A Facebook post claims that infrared thermometers, held near the forehead to scan body temperature, pose a potential health risk to the pineal gland.
The post reads, “Protect your pineal gland (sic) Do not allow the scanning of your forehead for a temperature check (sic) Insist that they scan the fold of your elbow or your wrist to gain your temperature which is more accurate as well”.
It features a video which includes text from what is claimed to be a copy of a post from “an Australian nurse”, warning about the use of infrared thermometers.
A similar post on Instagram shows two pictures, one of a brain illustration and another of a man with an infrared thermometer pointed at his forehead. The text over the images reads, “Zap. Obey. Shot of radiation to the pineal gland !”
The August 16 Facebook post by a New Zealand user has been shared more than 70 times and generated more than 90 reactions. The Instagram post has been liked by more than 240 users.
The Facebook post inaccurately claims scanning a person’s forehead using an infrared thermometer poses a risk to the pineal gland. Infrared thermometers do not emit an infrared ray towards the pineal gland, instead they detect emitted radiation, according to two experts contacted by AAP FactCheck and advice from Johns Hopkins University in the US.
The post’s video features a man reading a copied post in which “an Australian nurse” says she had a sudden realisation: “Are we being desensitised to be targeted at the head and also causing potential health issues by aiming an infrared ray to the pineal gland?”
The “Australian nurse” goes on to say (1min 25sec) that when it was her turn to be checked she, “took the gun that was being directed at my forehead and redirected it to my wrist.
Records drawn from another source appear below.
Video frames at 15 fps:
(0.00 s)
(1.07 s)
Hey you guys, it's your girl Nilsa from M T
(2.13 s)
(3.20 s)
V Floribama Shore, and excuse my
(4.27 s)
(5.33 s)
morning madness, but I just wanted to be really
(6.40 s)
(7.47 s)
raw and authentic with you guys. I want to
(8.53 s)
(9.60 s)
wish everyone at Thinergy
I… told the employee that an infrared thermometer must never be pointed at someone’s forehead, especially babies and young children”.
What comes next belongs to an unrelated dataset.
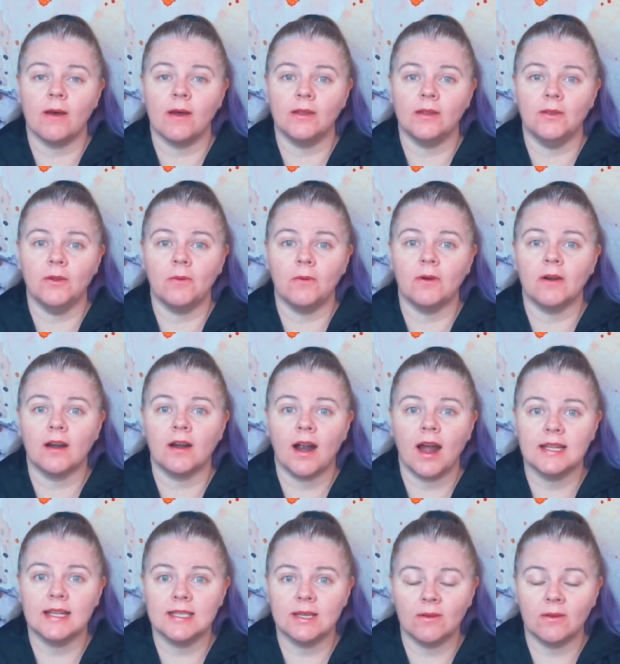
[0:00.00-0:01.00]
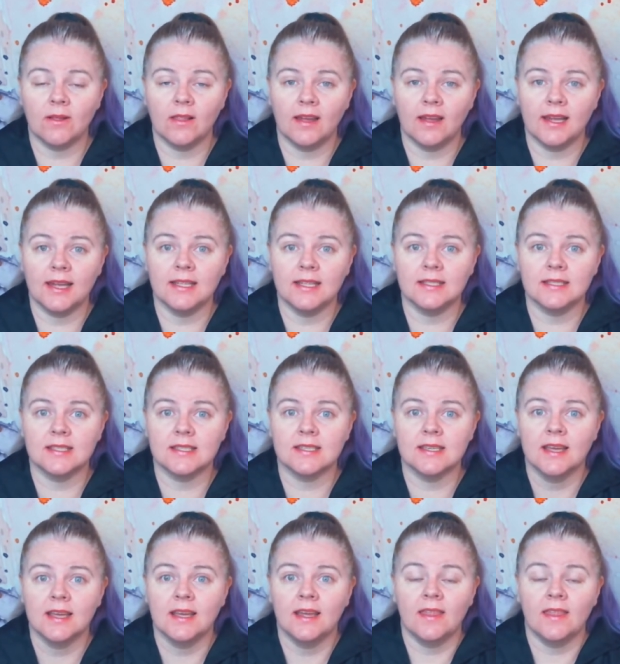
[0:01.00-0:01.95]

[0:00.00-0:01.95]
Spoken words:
your ideal clients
“As a medical professional, I refuse to directly target the pineal gland which is located directly in the centre of the forehead, with an infrared ray… Our pineal glands must be protected as it is crucial for our health both now and in the future,” she says in the post (video mark 2min 12sec).
Regarding the post’s claims, Professor Greg Anderson from the Centre for Neuroendocrinology at New Zealand’s University of Otago told AAP FactCheck in an email that infrared thermometers do not target the pineal gland, nor do they pose a risk to it.
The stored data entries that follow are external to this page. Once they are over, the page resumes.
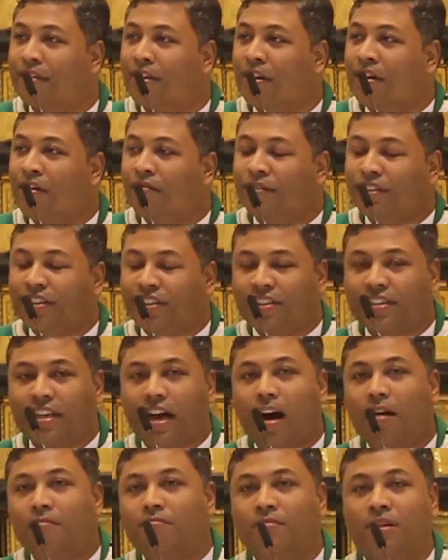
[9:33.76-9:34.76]
For
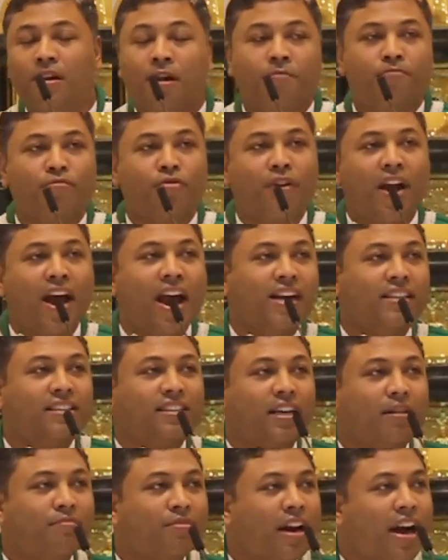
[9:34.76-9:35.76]
some, prayer is
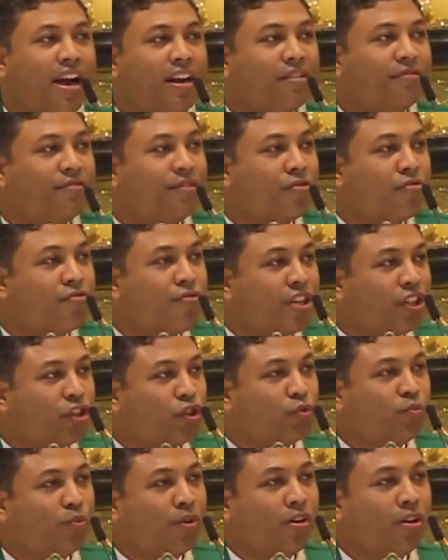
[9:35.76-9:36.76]
some kind of a
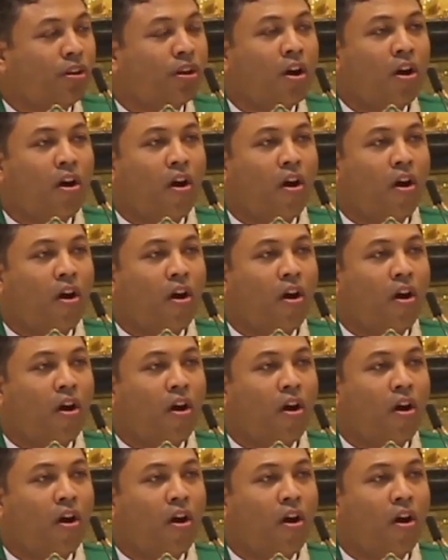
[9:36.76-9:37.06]
ritual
“The non-contact infrared thermometer doesn’t emit so the pineal gland is unaffected,” said the professor, a research scientist and lecturer with expertise in neuroscience.
Prof Anderson explained the pineal gland is “embedded centrally in the skull, between the two hemispheres of the brain”.
“It’s functions all boil down to regulating sleep/wake cycles, because it secretes the hormone melatonin only during the hours of darkness which sends a light/dark signal to many different organs in the body to regulate their activity levels.”
Regarding the claim “an infrared thermometer must never be pointed at someone’s forehead, especially babies and young children”, Prof Anderson told AAP FactCheck: “Not correct. The forehead is a convenient location to take these measurements, and since it is totally passive (just as is holding a mercury thermometer near someone’s head), the age of the person makes no difference.”
Prof Anderson also rejected the claim that infrared thermometers emit radiation, saying they detect the body’s emitted radiation.
Peter Saunders, a radiation thermometry research scientist at the Measurement Standards Laboratory of New Zealand, agreed and told AAP FactCheck via email: “An infrared thermometer… is a passive device that measures infrared radiation that is naturally emitted by all objects. It does not direct or emit any infrared ray at the target.”
“As a comparison, it works in a similar way to a camera – collecting and focusing infrared energy emitted by the target onto a detector inside the device. In this respect, an infrared thermometer is no more dangerous than any other everyday room-temperature item you would find in your surroundings,” he said.
Dr Haris Sair, director of neuroradiology at Johns Hopkins University previously said the claims that infrared thermometers target the pineal gland and emit radiation were both false.
“This thing is smack dab right in the middle of the head,” Dr Sair said. “Nothing is happening between the thermometer and the pineal gland.”
Based on the evidence, AAP FactCheck found the claims in the Facebook post to be false. Infrared thermometers do not emit infrared rays and radiation, they measure the infrared radiation emitted by a person or an object. They also do not target the brain’s pineal gland, two experts told AAP FactCheck.
False – The claims in the post are factually inaccurate.